Probate will be necessary to transfer the real estate to the new owner or owners unless:
To find out if the deceased person co-owned the real estate, first find the deed that transferred the property to the deceased owner. The deed, which may be titled a quitclaim, grant, joint tenancy, or warranty deed, should state how the deceased person, and any co-owners, held title to the property. That will determine how the property can be transferred.
Below are a few possibilities for how the deceased might have owned the property.
If the property was owned in the deceased person’s name alone (and there is no living trust or transfer-on-death deed), the property will probably have to go through the probate process to be transferred to whomever inherits it. Who inherits the property is determined by the person’s will, if there is no will, by state law.
If the deed says title was held in joint tenancy or joint tenancy “with right of survivorship,” and the co-owner is still alive, then the surviving co-owner is now automatically the sole owner of the property. No probate will be necessary to transfer ownership, though the co-owner will need to complete some paperwork to make it clear that the property is now solely owned.
If the deceased person owned the property with his or her spouse, then in certain states it could have been held in tenancy by the entirety (also called "tenancy by the entireties"). The surviving spouse is now the sole owner. No probate proceeding is necessary for the survivor to take ownership.
In community property states, spouses (and registered domestic partners, in some states) can hold property in community property, meaning that it’s owned by the couple together. The deed may also say that they owned the real estate “as husband and wife”; that also shows an intent to hold the real estate as community property.
Community property states include Arizona, California, Idaho, Louisiana, New Mexico, Nevada, Texas, Washington, and Wisconsin. Alaska also allows spouses to designate real estate as community property, and Kentucky, South Dakota, and Tennessee allow spouses to create special community property trusts. Spouses are free to leave their half-interest in community property to whomever they choose; generally, if they don’t name a different beneficiary, it passes to the surviving spouse. (As always, inheritance law in Louisiana differs from all other states; if you’re dealing with a Louisiana estate, you’ll probably want to consult a local expert.)

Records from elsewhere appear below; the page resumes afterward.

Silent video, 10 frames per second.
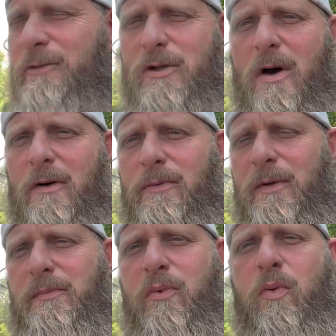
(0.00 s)
draw
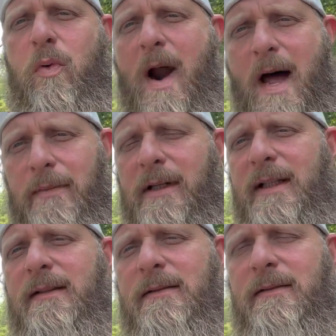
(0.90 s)
would
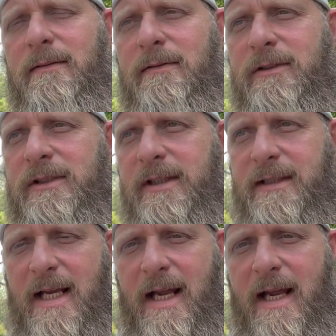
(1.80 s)
probably,
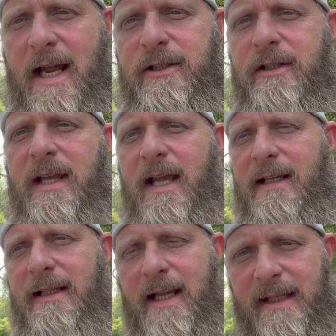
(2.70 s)
just
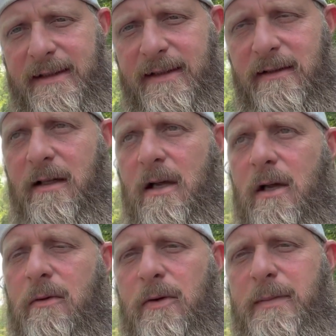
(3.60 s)
educated guessing,
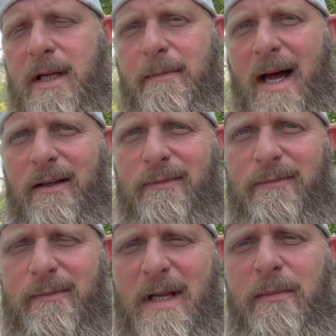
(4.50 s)
would be about
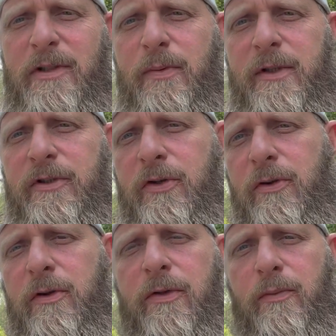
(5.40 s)
in between
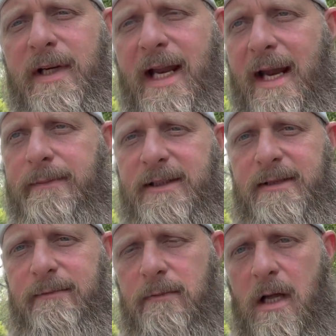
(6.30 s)
2 to 3 amps,
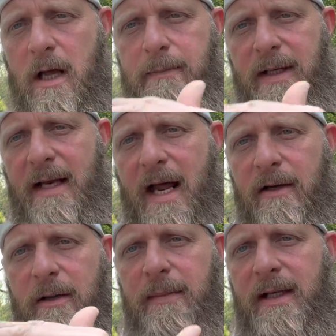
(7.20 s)
up and
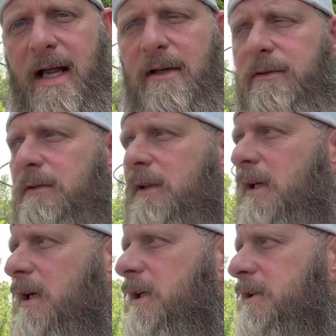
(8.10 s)
down, up and down.
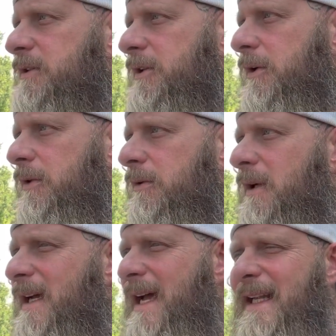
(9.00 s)
So
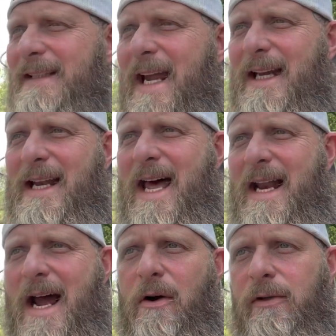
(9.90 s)
that's 8-9
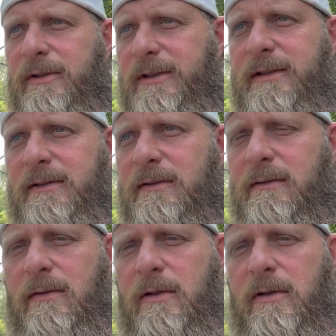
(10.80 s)
hours
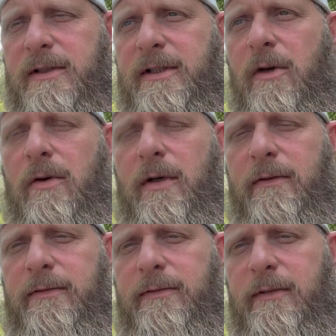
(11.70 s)
or so
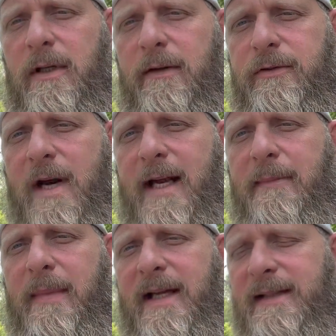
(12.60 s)
of dragging
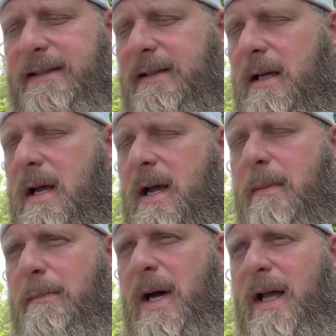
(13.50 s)
baits.
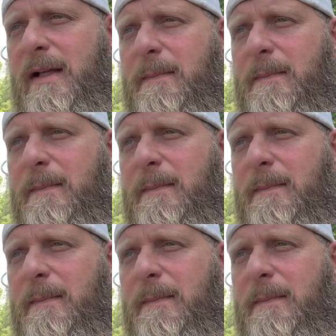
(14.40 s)
But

Some community property states (Arizona, California, Nevada, and Wisconsin) offer the option of holding property "with right of survivorship." When the first spouse dies, it gives the survivor automatic ownership of the property. No probate is necessary.
Co-owners seldom own real estate as tenants in common, but you might come across this form of ownership if the co-owners inherited the real estate—for example, they were siblings who inherited a house from their parents—or were in business together. Each co-owner can name a beneficiary in his or her will; if there’s no will, the deceased co-owner’s interest in the property passes under state law to the closest relatives. Probate will be necessary to transfer the interest in the property.
If the real estate is held in a trust: If the deceased person held the property in a trust, the most recent deed should show that the property was transferred to the trustee of the trust. For example, it might say "To Tomas Penko and Marla Penko, trustees of the Penko Family Trust dated March 3, 2015." See Transferring Real Estate Held in a Trust for more on transferring the property from the trustee to the new owner.
If the real estate is the subject of a transfer-on-death deed: If the deceased person filed a transfer-on-death deed, that deed will specify the new owner of the property. The new owner will usually have to complete a little paperwork by filing an affidavit (a simple statement) and a copy of the death certificate with the county's land records office.
If there's a surviving co-owner who inherits: Although the rules will vary for each state or even county, generally, the surviving co-owner will need to file a statement that explains the surviving co-owner is now the sole owner, as well as a death certificate, in the county's land records office.